8 de diciembre de 1873, París.
Maude me rogó que no vuelva a hablar de vampiros por su bien y el de Jérôme. Por el amor que les tengo a los dos, callaré para siempre. Solo este cuaderno será testigo de lo poco que sé. Se lo entregaré a la madre de Aventina Rivière, quien creyó en mi palabra tras la dolorosa pérdida de su hija. Espero que las restantes páginas en blanco representen la paz de mi porvenir. Haré lo posible por olvidar lo que he vivido. Que Dios reprenda a mis enemigos, ya que yo no puedo hacerlo.
Vincent De la Roche.
La última página que el profesor De la Roche había escrito databa de 1873, unos escasos diecisiete años antes de que llegase a mis manos, por lo que me atreví a conjeturar que aún debía estar vivo. Comprendí que Abélard había tomado el término el beso de la muerte del diario del buen médico, así como la idea de usar flores de ajo como medida de protección. Según lo que había leído, besar a los muertos era pésima idea, y yo había besado a los dos. Las notas del profesor no me habían enseñado nada nuevo de mi condición excepto, tal vez, que el beso de la muerte abría una compuerta secreta entre víctima y victimario que era posible cerrar si uno era susceptible a los encantos del otro. Por lo demás la rivalidad entre vampiros se hacía evidente y quedaba claro que Halstead era célebre entre ellos por su poderío.

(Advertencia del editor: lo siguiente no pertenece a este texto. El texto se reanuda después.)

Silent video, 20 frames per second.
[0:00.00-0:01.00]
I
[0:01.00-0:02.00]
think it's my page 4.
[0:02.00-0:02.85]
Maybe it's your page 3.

Miré por la ventana el helado paisaje de los Alpes y temblé ante la profundidad del abismo adyacente a los rieles sobre los cuales nos deslizábamos. Pequeños grupos de pinos pintaban de verde el paisaje aquí y allí y, aún así, la magnificencia de la cordillera no inspiraba otro apelativo que el de naturaleza muerta. No tardamos mucho en alcanzar el túnel y nos vimos envueltos en una oscuridad que distaba mucho de ser reconfortante.
La mujer que ocupaba el puesto junto al mío se había quedado dormida con la boca abierta y roncaba sobre mi hombro. Procuré obligarme a dormir también, pero el zarandeo del tren y los ronquidos de mi vecina lo hicieron imposible, así que abrí el libro de Martina y Adrien y me dispuse a leer.

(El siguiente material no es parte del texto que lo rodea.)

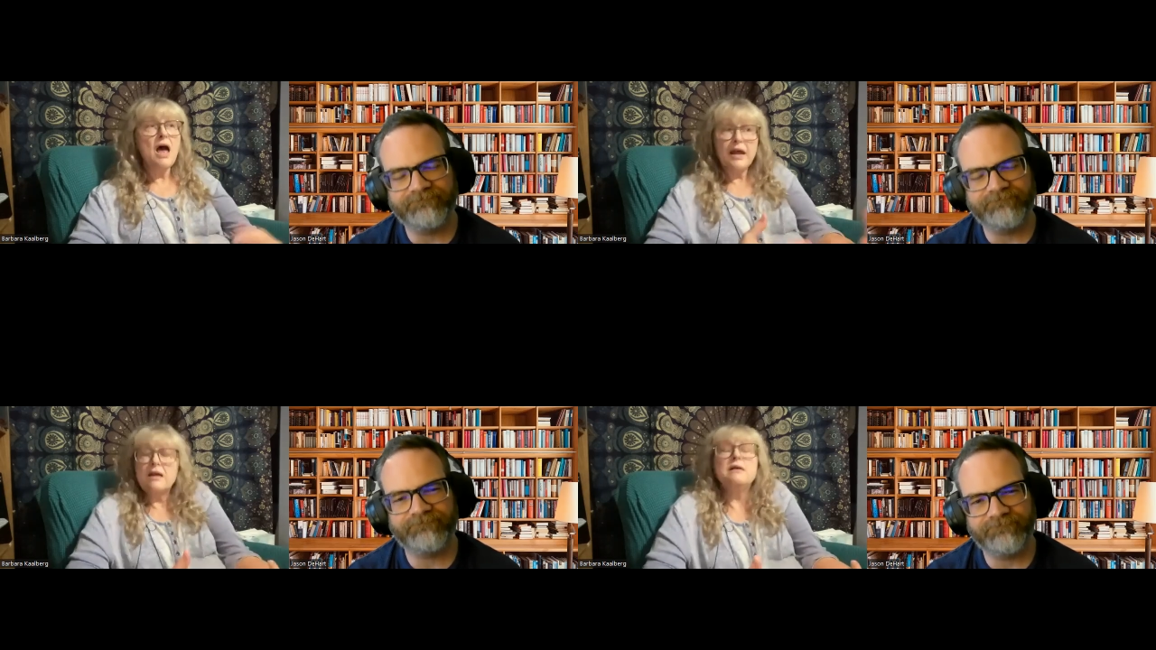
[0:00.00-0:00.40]

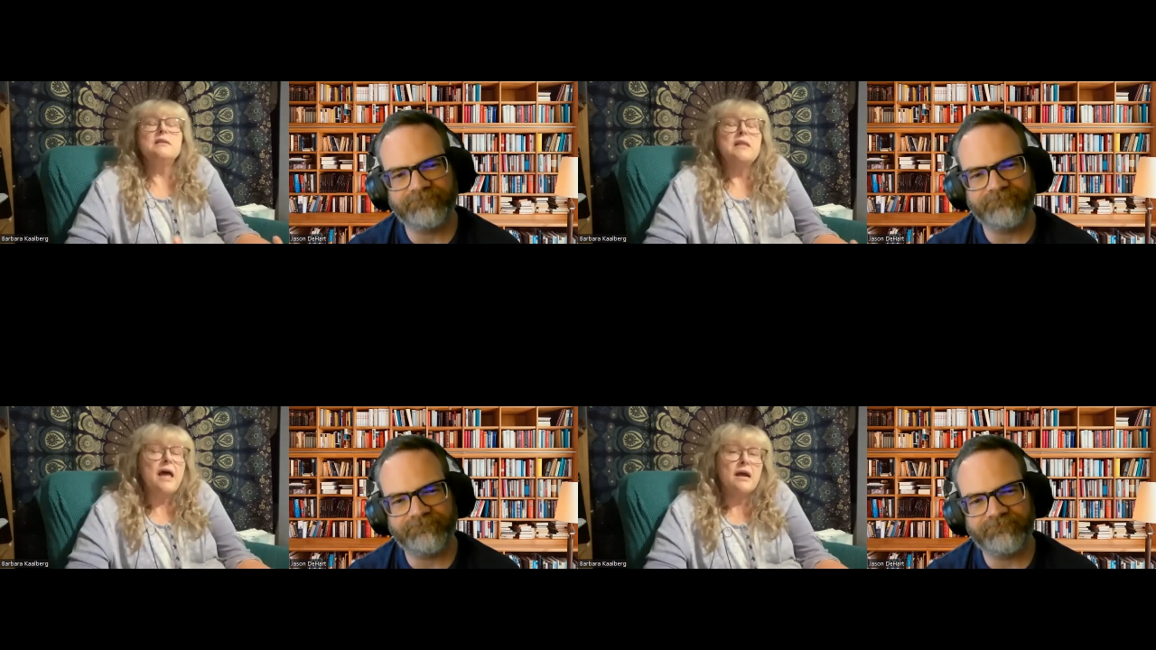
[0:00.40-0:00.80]
Speaker 1: I
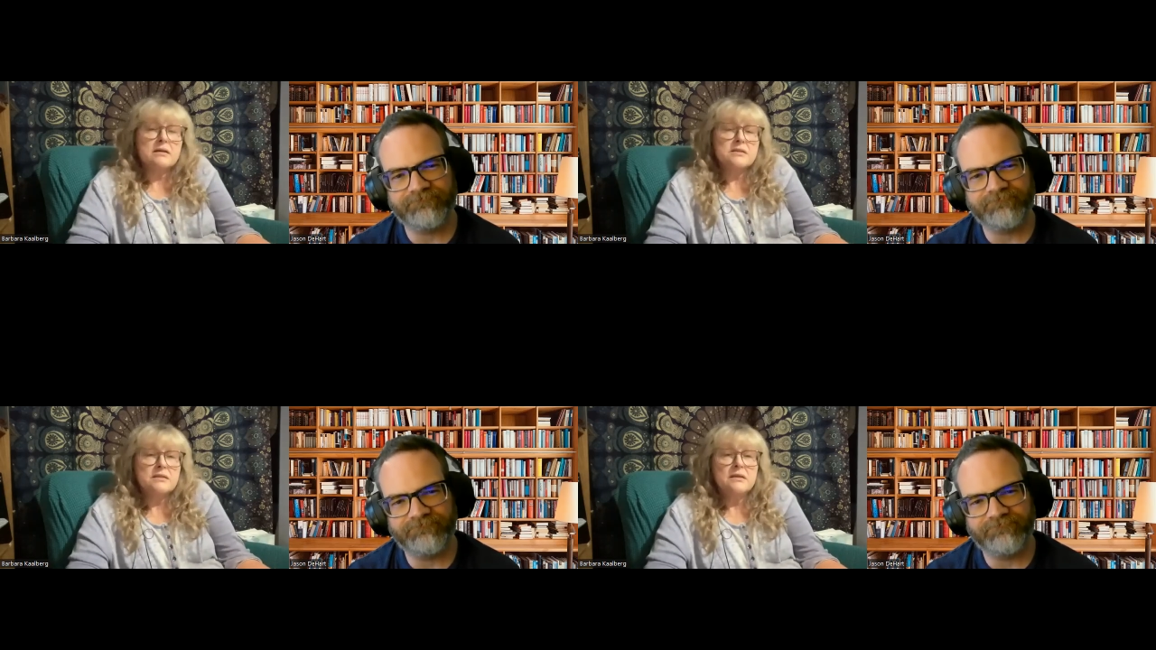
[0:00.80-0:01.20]

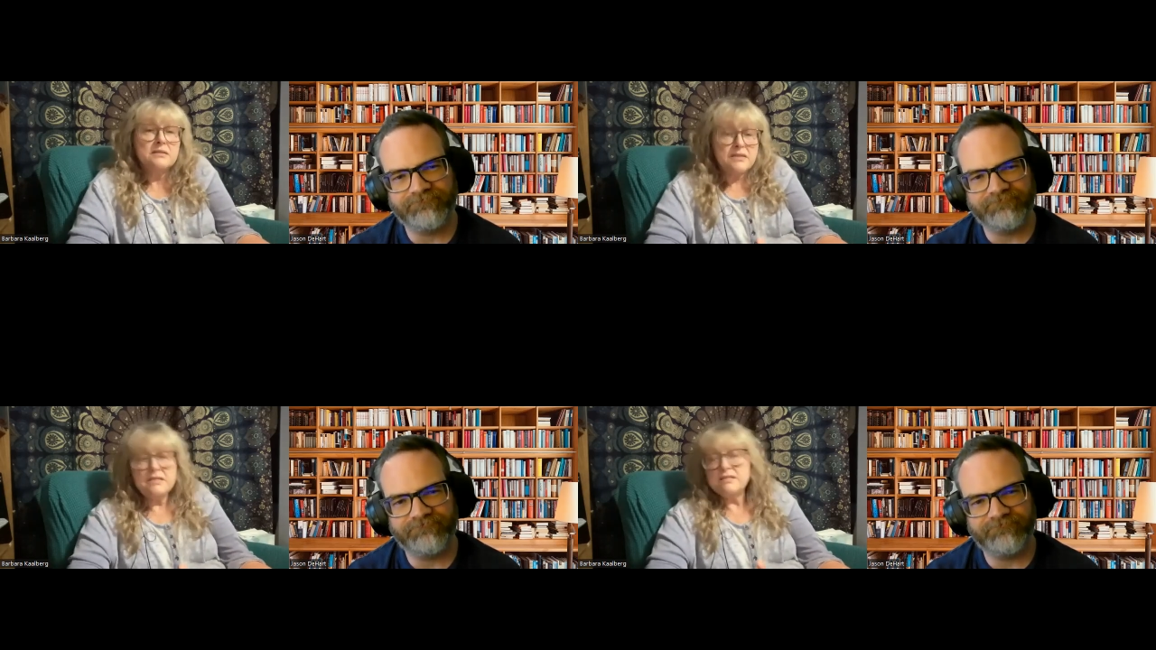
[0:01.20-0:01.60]
collect
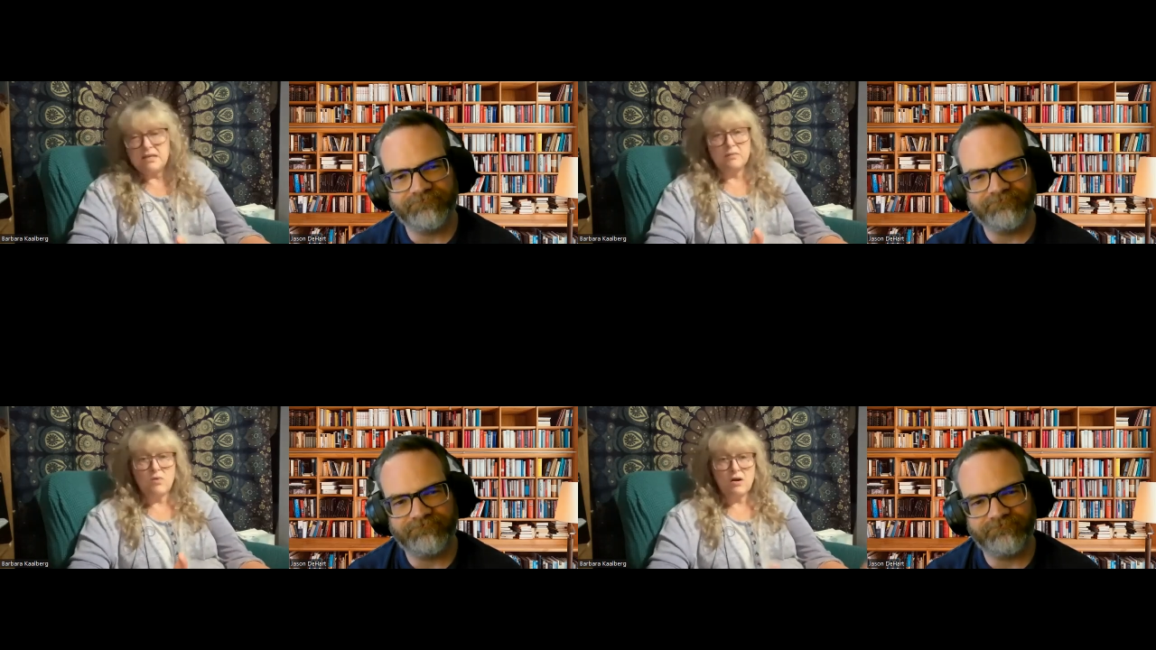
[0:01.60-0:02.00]

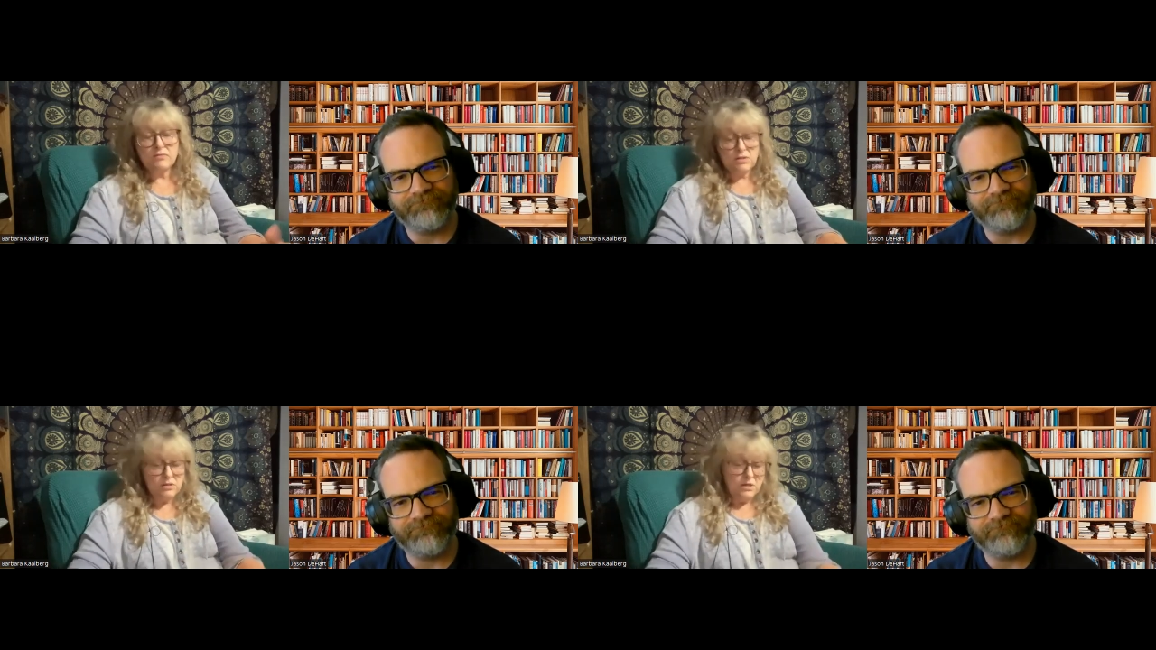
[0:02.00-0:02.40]
DC and
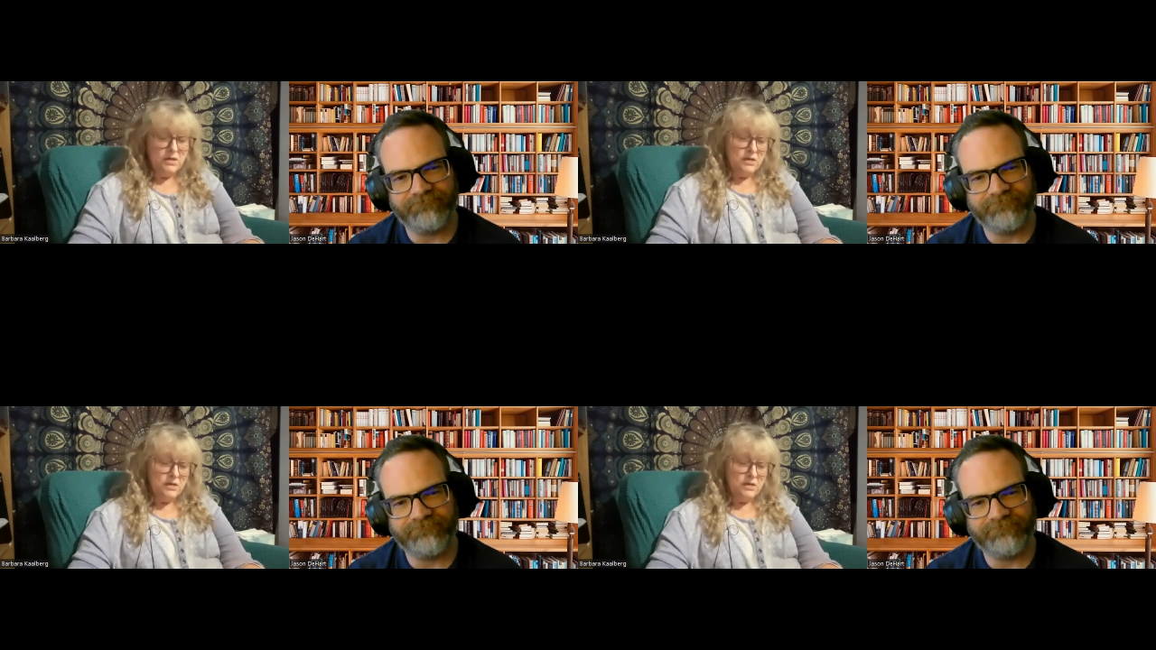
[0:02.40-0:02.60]
Marvel.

Es imposible resumir lo mucho que aprendí en sus páginas acerca de mis amigos y de los vampyr. Basta con decir que la lectura me permitió sobrellevar el paso por el túnel sin sentir la asfixia e intensa ansiedad que suele apoderarse de mí en los espacios confinados. No había leído la mitad del libro cuando las lámparas laterales iluminaron una pequeña porción de la montaña que se abría ante nosotros y mi vecina despertó, limpiándose el mentón y las comisuras de la boca. Entonces experimenté gran alivio y me recosté contra la ventanilla para dormir un poco mientras ella se entretenía haciendo punto de cruz. No bien había sacado el marco y la aguja, mis ojos se cerraron tras contemplar la suave luz de la luna creciente reflejada sobre la nieve.